==== Excerpted data

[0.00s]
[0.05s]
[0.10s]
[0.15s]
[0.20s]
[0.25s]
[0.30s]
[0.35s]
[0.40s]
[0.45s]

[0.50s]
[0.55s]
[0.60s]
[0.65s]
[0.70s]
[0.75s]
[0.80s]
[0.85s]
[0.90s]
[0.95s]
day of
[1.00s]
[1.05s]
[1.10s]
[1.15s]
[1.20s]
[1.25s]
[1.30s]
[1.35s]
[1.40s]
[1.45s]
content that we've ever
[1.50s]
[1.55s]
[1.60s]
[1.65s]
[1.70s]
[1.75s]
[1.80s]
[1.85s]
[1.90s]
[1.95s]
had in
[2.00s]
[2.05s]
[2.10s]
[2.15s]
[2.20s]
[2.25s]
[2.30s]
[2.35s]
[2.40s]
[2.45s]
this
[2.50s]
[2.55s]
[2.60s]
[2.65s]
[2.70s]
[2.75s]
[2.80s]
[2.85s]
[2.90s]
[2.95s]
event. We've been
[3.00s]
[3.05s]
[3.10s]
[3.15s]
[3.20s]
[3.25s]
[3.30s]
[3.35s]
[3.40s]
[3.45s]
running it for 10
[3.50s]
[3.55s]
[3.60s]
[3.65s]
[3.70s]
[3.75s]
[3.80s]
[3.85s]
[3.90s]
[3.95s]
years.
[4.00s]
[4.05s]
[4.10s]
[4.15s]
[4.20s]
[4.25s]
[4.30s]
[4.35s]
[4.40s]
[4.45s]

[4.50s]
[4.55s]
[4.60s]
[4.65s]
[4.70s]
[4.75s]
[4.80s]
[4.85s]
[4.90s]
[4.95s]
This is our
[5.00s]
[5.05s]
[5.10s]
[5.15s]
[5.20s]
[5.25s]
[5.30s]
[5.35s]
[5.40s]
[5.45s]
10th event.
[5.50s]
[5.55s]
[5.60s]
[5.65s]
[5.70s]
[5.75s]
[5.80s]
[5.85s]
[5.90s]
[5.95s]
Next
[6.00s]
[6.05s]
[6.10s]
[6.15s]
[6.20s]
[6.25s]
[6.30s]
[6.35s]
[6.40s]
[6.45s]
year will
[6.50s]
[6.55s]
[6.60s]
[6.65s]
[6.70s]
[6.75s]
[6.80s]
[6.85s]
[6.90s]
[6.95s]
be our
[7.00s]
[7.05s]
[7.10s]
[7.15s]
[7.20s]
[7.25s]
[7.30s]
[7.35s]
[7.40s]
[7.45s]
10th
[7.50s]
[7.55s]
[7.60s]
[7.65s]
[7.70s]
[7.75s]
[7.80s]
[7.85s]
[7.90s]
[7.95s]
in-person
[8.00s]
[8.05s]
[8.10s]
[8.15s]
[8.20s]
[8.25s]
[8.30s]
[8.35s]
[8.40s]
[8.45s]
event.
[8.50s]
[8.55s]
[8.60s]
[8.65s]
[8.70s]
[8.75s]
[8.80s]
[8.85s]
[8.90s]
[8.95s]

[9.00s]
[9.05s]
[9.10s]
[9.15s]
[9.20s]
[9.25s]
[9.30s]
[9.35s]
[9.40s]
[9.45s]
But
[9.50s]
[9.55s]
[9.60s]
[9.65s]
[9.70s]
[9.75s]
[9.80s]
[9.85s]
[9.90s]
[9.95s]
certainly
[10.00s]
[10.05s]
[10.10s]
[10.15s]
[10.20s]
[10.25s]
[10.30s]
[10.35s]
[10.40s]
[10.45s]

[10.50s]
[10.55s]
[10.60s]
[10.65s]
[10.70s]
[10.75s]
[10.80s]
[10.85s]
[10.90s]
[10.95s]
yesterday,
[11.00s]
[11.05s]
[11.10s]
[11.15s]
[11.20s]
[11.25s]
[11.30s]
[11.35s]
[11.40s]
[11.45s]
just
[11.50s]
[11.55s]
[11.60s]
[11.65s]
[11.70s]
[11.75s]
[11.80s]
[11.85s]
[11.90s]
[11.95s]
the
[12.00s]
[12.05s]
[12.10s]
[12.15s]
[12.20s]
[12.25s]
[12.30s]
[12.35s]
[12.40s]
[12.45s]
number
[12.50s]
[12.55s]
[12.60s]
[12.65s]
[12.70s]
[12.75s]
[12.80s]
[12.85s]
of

========

• _The problem_:
Return the entries above word for word.

• _Reply_:
[0.00s]
[0.05s]
[0.10s]
[0.15s]
[0.20s]
[0.25s]
[0.30s]
[0.35s]
[0.40s]
[0.45s]

[0.50s]
[0.55s]
[0.60s]
[0.65s]
[0.70s]
[0.75s]
[0.80s]
[0.85s]
[0.90s]
[0.95s]
day of
[1.00s]
[1.05s]
[1.10s]
[1.15s]
[1.20s]
[1.25s]
[1.30s]
[1.35s]
[1.40s]
[1.45s]
content that we've ever
[1.50s]
[1.55s]
[1.60s]
[1.65s]
[1.70s]
[1.75s]
[1.80s]
[1.85s]
[1.90s]
[1.95s]
had in
[2.00s]
[2.05s]
[2.10s]
[2.15s]
[2.20s]
[2.25s]
[2.30s]
[2.35s]
[2.40s]
[2.45s]
this
[2.50s]
[2.55s]
[2.60s]
[2.65s]
[2.70s]
[2.75s]
[2.80s]
[2.85s]
[2.90s]
[2.95s]
event. We've been
[3.00s]
[3.05s]
[3.10s]
[3.15s]
[3.20s]
[3.25s]
[3.30s]
[3.35s]
[3.40s]
[3.45s]
running it for 10
[3.50s]
[3.55s]
[3.60s]
[3.65s]
[3.70s]
[3.75s]
[3.80s]
[3.85s]
[3.90s]
[3.95s]
years.
[4.00s]
[4.05s]
[4.10s]
[4.15s]
[4.20s]
[4.25s]
[4.30s]
[4.35s]
[4.40s]
[4.45s]

[4.50s]
[4.55s]
[4.60s]
[4.65s]
[4.70s]
[4.75s]
[4.80s]
[4.85s]
[4.90s]
[4.95s]
This is our
[5.00s]
[5.05s]
[5.10s]
[5.15s]
[5.20s]
[5.25s]
[5.30s]
[5.35s]
[5.40s]
[5.45s]
10th event.
[5.50s]
[5.55s]
[5.60s]
[5.65s]
[5.70s]
[5.75s]
[5.80s]
[5.85s]
[5.90s]
[5.95s]
Next
[6.00s]
[6.05s]
[6.10s]
[6.15s]
[6.20s]
[6.25s]
[6.30s]
[6.35s]
[6.40s]
[6.45s]
year will
[6.50s]
[6.55s]
[6.60s]
[6.65s]
[6.70s]
[6.75s]
[6.80s]
[6.85s]
[6.90s]
[6.95s]
be our
[7.00s]
[7.05s]
[7.10s]
[7.15s]
[7.20s]
[7.25s]
[7.30s]
[7.35s]
[7.40s]
[7.45s]
10th
[7.50s]
[7.55s]
[7.60s]
[7.65s]
[7.70s]
[7.75s]
[7.80s]
[7.85s]
[7.90s]
[7.95s]
in-person
[8.00s]
[8.05s]
[8.10s]
[8.15s]
[8.20s]
[8.25s]
[8.30s]
[8.35s]
[8.40s]
[8.45s]
event.
[8.50s]
[8.55s]
[8.60s]
[8.65s]
[8.70s]
[8.75s]
[8.80s]
[8.85s]
[8.90s]
[8.95s]

[9.00s]
[9.05s]
[9.10s]
[9.15s]
[9.20s]
[9.25s]
[9.30s]
[9.35s]
[9.40s]
[9.45s]
But
[9.50s]
[9.55s]
[9.60s]
[9.65s]
[9.70s]
[9.75s]
[9.80s]
[9.85s]
[9.90s]
[9.95s]
certainly
[10.00s]
[10.05s]
[10.10s]
[10.15s]
[10.20s]
[10.25s]
[10.30s]
[10.35s]
[10.40s]
[10.45s]

[10.50s]
[10.55s]
[10.60s]
[10.65s]
[10.70s]
[10.75s]
[10.80s]
[10.85s]
[10.90s]
[10.95s]
yesterday,
[11.00s]
[11.05s]
[11.10s]
[11.15s]
[11.20s]
[11.25s]
[11.30s]
[11.35s]
[11.40s]
[11.45s]
just
[11.50s]
[11.55s]
[11.60s]
[11.65s]
[11.70s]
[11.75s]
[11.80s]
[11.85s]
[11.90s]
[11.95s]
the
[12.00s]
[12.05s]
[12.10s]
[12.15s]
[12.20s]
[12.25s]
[12.30s]
[12.35s]
[12.40s]
[12.45s]
number
[12.50s]
[12.55s]
[12.60s]
[12.65s]
[12.70s]
[12.75s]
[12.80s]
[12.85s]
of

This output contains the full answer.